WHAT YOU NEED TO DO: Give again, exactly and only, the lines running from the one with "[0:06.00-0:07.00]" to the end of the material below; leave out pictures.
BEGIN
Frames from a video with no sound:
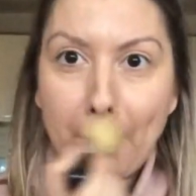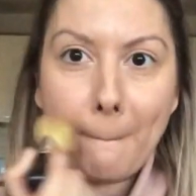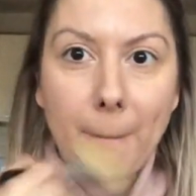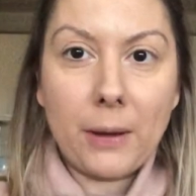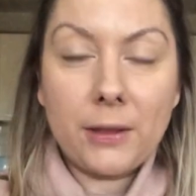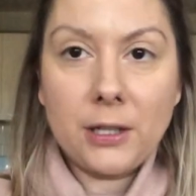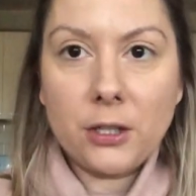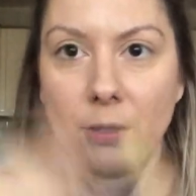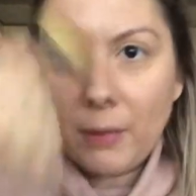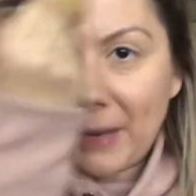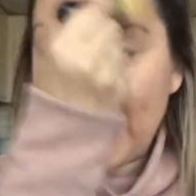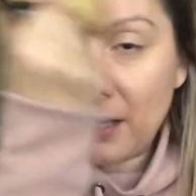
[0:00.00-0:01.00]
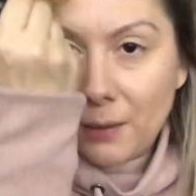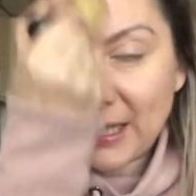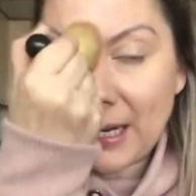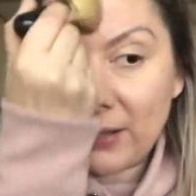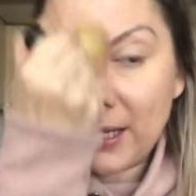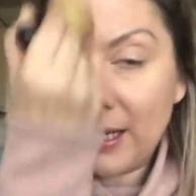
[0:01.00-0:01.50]
I think doing my makeup
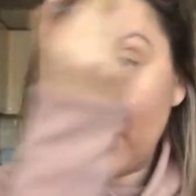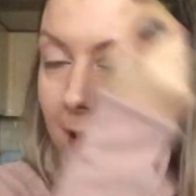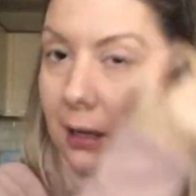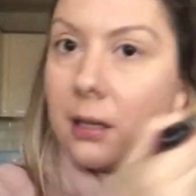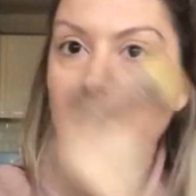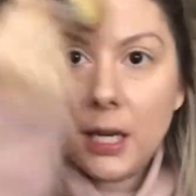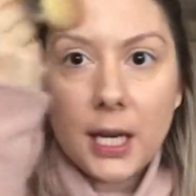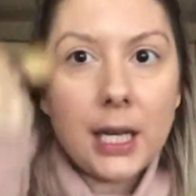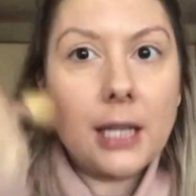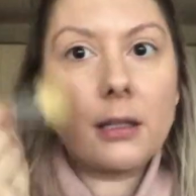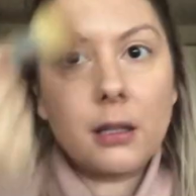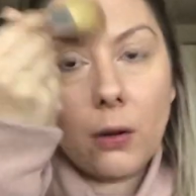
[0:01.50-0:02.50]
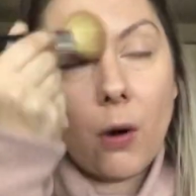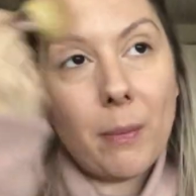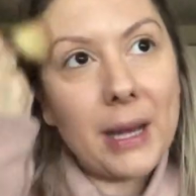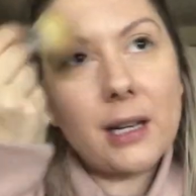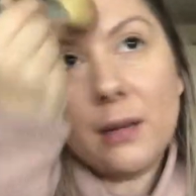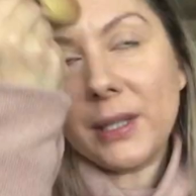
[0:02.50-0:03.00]
down here is a lot
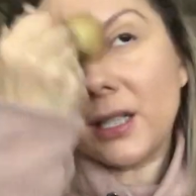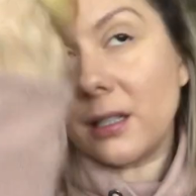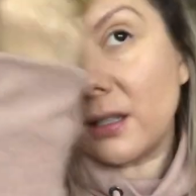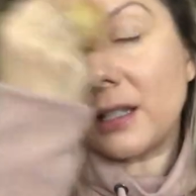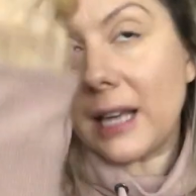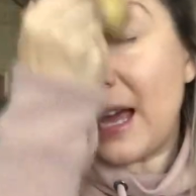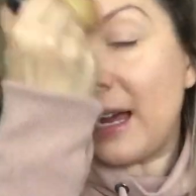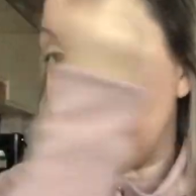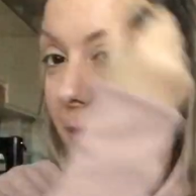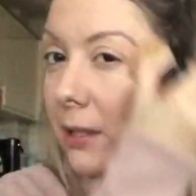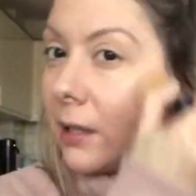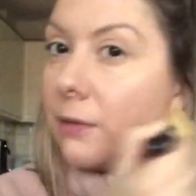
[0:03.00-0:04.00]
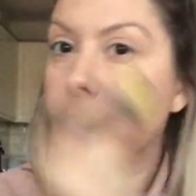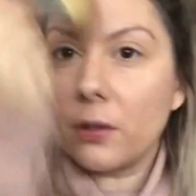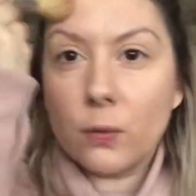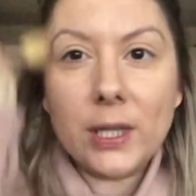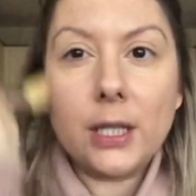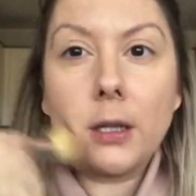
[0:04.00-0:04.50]
better because A, I'm sitting in front of
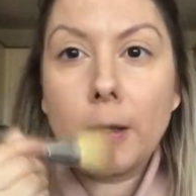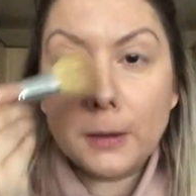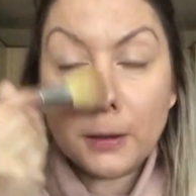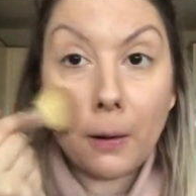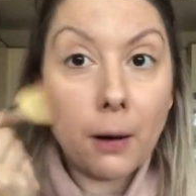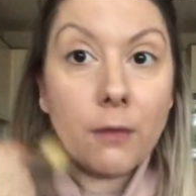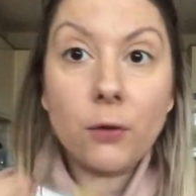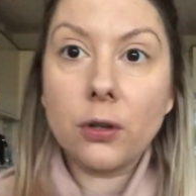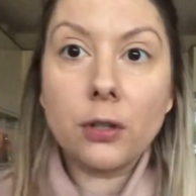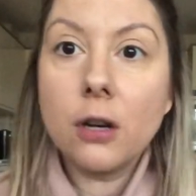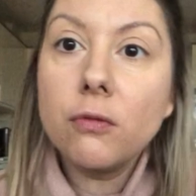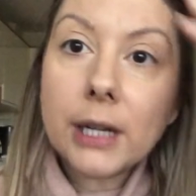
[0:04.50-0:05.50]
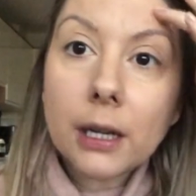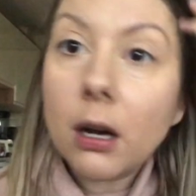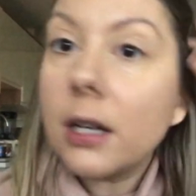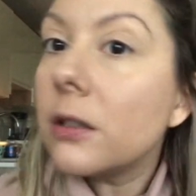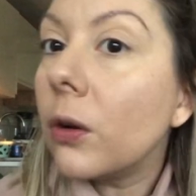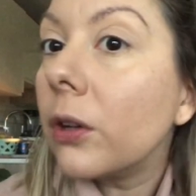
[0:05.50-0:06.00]
the window, so I've got no ring
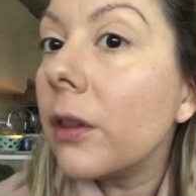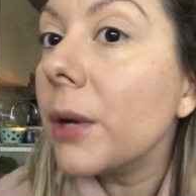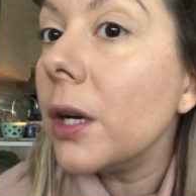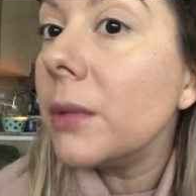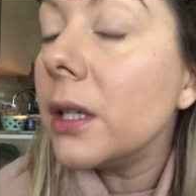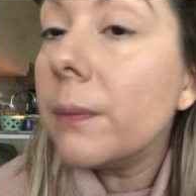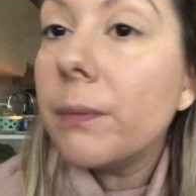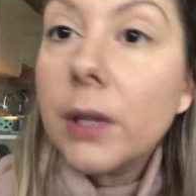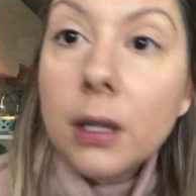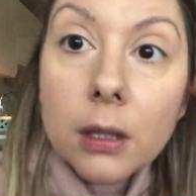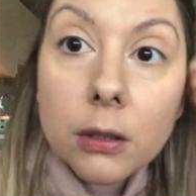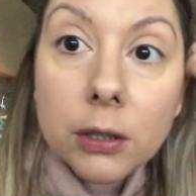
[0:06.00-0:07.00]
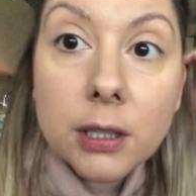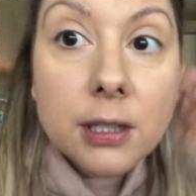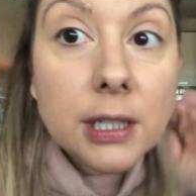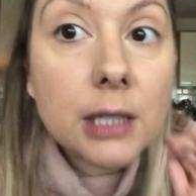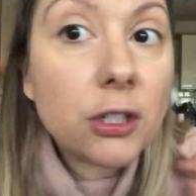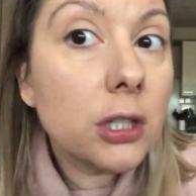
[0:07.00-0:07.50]
lights on at the moment. You can
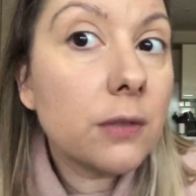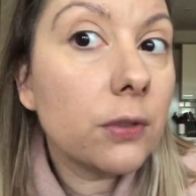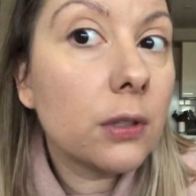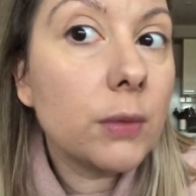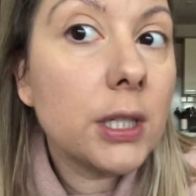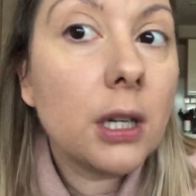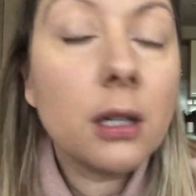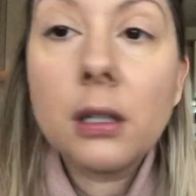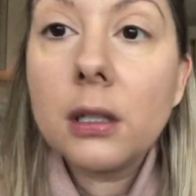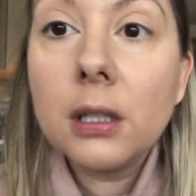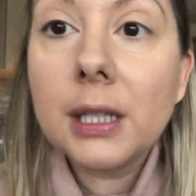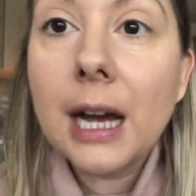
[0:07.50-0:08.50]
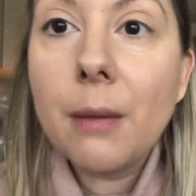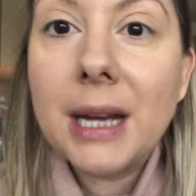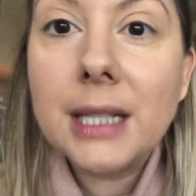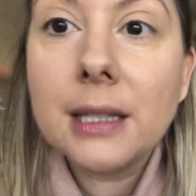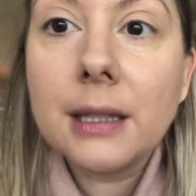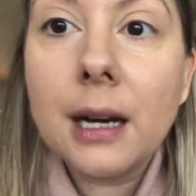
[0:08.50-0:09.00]
see it just in front of the window. Look how
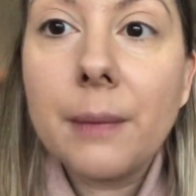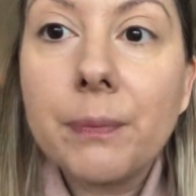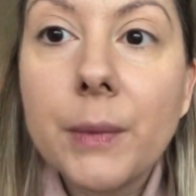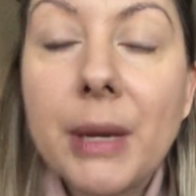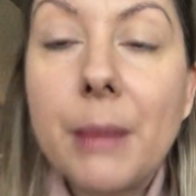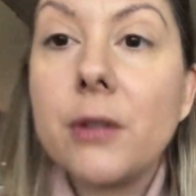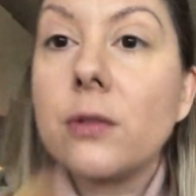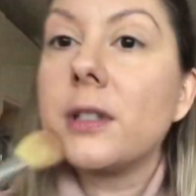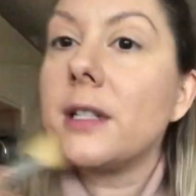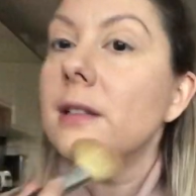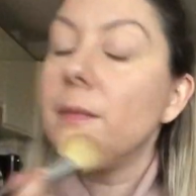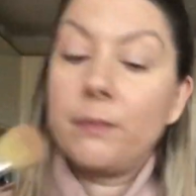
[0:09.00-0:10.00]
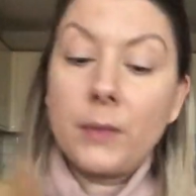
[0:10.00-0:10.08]
amazing that bareMinerals is.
END
EXERCISE OUTPUT:
[0:06.00-0:07.00]
[0:07.00-0:07.50]
lights on at the moment. You can
[0:07.50-0:08.50]
[0:08.50-0:09.00]
see it just in front of the window. Look how
[0:09.00-0:10.00]
[0:10.00-0:10.08]
amazing that bareMinerals is.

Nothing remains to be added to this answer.